### Records from a data source
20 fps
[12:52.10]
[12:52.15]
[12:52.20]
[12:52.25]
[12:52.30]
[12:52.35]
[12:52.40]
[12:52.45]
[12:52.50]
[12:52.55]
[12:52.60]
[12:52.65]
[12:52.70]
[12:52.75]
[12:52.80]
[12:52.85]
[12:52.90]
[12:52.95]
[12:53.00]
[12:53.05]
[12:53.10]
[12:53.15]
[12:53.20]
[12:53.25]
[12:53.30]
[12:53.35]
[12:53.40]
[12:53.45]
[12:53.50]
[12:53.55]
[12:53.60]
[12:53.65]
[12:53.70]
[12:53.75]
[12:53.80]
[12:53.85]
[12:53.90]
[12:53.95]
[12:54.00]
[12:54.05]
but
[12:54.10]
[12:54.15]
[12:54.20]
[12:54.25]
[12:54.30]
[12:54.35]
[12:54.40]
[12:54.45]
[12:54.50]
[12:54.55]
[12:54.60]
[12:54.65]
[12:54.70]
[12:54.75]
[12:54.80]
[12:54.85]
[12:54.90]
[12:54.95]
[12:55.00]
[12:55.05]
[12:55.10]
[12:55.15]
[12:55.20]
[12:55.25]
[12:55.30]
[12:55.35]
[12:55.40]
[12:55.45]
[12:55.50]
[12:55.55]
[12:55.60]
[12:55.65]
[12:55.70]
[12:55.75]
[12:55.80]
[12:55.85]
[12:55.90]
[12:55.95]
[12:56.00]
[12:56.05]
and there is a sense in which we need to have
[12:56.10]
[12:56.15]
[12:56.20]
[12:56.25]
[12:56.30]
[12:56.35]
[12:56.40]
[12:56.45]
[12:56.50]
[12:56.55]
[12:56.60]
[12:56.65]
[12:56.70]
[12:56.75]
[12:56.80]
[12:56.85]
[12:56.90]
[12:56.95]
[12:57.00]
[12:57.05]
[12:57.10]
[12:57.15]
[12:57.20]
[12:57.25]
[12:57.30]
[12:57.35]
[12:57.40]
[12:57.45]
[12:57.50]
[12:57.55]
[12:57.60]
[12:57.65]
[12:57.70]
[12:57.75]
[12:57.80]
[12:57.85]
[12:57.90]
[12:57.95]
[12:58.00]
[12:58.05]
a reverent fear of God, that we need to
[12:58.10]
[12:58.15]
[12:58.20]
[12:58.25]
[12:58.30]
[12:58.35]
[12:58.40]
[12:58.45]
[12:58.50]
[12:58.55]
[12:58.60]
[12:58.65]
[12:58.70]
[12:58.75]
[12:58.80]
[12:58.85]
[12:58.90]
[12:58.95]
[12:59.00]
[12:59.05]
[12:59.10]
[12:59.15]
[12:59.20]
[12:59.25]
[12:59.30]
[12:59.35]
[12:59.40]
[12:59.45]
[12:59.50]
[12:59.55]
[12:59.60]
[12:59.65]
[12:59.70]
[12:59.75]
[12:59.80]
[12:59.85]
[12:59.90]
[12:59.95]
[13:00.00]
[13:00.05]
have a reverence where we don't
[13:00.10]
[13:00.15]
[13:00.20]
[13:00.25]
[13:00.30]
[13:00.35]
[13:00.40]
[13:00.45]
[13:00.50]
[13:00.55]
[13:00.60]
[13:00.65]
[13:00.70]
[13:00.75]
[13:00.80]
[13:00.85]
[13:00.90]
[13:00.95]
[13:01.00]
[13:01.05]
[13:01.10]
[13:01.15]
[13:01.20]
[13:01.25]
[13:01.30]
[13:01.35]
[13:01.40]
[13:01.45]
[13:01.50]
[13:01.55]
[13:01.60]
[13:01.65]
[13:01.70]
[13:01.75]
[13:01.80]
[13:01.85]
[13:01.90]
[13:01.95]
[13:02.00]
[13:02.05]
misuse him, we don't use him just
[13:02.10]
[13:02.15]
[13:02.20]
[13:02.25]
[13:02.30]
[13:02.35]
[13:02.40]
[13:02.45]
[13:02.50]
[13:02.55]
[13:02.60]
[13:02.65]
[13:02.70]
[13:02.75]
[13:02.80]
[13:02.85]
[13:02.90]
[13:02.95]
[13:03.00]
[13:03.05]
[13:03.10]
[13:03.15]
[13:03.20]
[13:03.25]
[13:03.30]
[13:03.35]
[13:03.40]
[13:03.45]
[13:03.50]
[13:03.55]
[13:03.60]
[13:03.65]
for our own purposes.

### EXERCISE GOAL
Please transcribe each of the entries, exactly as written.

### WRITTEN RESPONSE
20 fps
[12:52.10]
[12:52.15]
[12:52.20]
[12:52.25]
[12:52.30]
[12:52.35]
[12:52.40]
[12:52.45]
[12:52.50]
[12:52.55]
[12:52.60]
[12:52.65]
[12:52.70]
[12:52.75]
[12:52.80]
[12:52.85]
[12:52.90]
[12:52.95]
[12:53.00]
[12:53.05]
[12:53.10]
[12:53.15]
[12:53.20]
[12:53.25]
[12:53.30]
[12:53.35]
[12:53.40]
[12:53.45]
[12:53.50]
[12:53.55]
[12:53.60]
[12:53.65]
[12:53.70]
[12:53.75]
[12:53.80]
[12:53.85]
[12:53.90]
[12:53.95]
[12:54.00]
[12:54.05]
but
[12:54.10]
[12:54.15]
[12:54.20]
[12:54.25]
[12:54.30]
[12:54.35]
[12:54.40]
[12:54.45]
[12:54.50]
[12:54.55]
[12:54.60]
[12:54.65]
[12:54.70]
[12:54.75]
[12:54.80]
[12:54.85]
[12:54.90]
[12:54.95]
[12:55.00]
[12:55.05]
[12:55.10]
[12:55.15]
[12:55.20]
[12:55.25]
[12:55.30]
[12:55.35]
[12:55.40]
[12:55.45]
[12:55.50]
[12:55.55]
[12:55.60]
[12:55.65]
[12:55.70]
[12:55.75]
[12:55.80]
[12:55.85]
[12:55.90]
[12:55.95]
[12:56.00]
[12:56.05]
and there is a sense in which we need to have
[12:56.10]
[12:56.15]
[12:56.20]
[12:56.25]
[12:56.30]
[12:56.35]
[12:56.40]
[12:56.45]
[12:56.50]
[12:56.55]
[12:56.60]
[12:56.65]
[12:56.70]
[12:56.75]
[12:56.80]
[12:56.85]
[12:56.90]
[12:56.95]
[12:57.00]
[12:57.05]
[12:57.10]
[12:57.15]
[12:57.20]
[12:57.25]
[12:57.30]
[12:57.35]
[12:57.40]
[12:57.45]
[12:57.50]
[12:57.55]
[12:57.60]
[12:57.65]
[12:57.70]
[12:57.75]
[12:57.80]
[12:57.85]
[12:57.90]
[12:57.95]
[12:58.00]
[12:58.05]
a reverent fear of God, that we need to
[12:58.10]
[12:58.15]
[12:58.20]
[12:58.25]
[12:58.30]
[12:58.35]
[12:58.40]
[12:58.45]
[12:58.50]
[12:58.55]
[12:58.60]
[12:58.65]
[12:58.70]
[12:58.75]
[12:58.80]
[12:58.85]
[12:58.90]
[12:58.95]
[12:59.00]
[12:59.05]
[12:59.10]
[12:59.15]
[12:59.20]
[12:59.25]
[12:59.30]
[12:59.35]
[12:59.40]
[12:59.45]
[12:59.50]
[12:59.55]
[12:59.60]
[12:59.65]
[12:59.70]
[12:59.75]
[12:59.80]
[12:59.85]
[12:59.90]
[12:59.95]
[13:00.00]
[13:00.05]
have a reverence where we don't
[13:00.10]
[13:00.15]
[13:00.20]
[13:00.25]
[13:00.30]
[13:00.35]
[13:00.40]
[13:00.45]
[13:00.50]
[13:00.55]
[13:00.60]
[13:00.65]
[13:00.70]
[13:00.75]
[13:00.80]
[13:00.85]
[13:00.90]
[13:00.95]
[13:01.00]
[13:01.05]
[13:01.10]
[13:01.15]
[13:01.20]
[13:01.25]
[13:01.30]
[13:01.35]
[13:01.40]
[13:01.45]
[13:01.50]
[13:01.55]
[13:01.60]
[13:01.65]
[13:01.70]
[13:01.75]
[13:01.80]
[13:01.85]
[13:01.90]
[13:01.95]
[13:02.00]
[13:02.05]
misuse him, we don't use him just
[13:02.10]
[13:02.15]
[13:02.20]
[13:02.25]
[13:02.30]
[13:02.35]
[13:02.40]
[13:02.45]
[13:02.50]
[13:02.55]
[13:02.60]
[13:02.65]
[13:02.70]
[13:02.75]
[13:02.80]
[13:02.85]
[13:02.90]
[13:02.95]
[13:03.00]
[13:03.05]
[13:03.10]
[13:03.15]
[13:03.20]
[13:03.25]
[13:03.30]
[13:03.35]
[13:03.40]
[13:03.45]
[13:03.50]
[13:03.55]
[13:03.60]
[13:03.65]
for our own purposes.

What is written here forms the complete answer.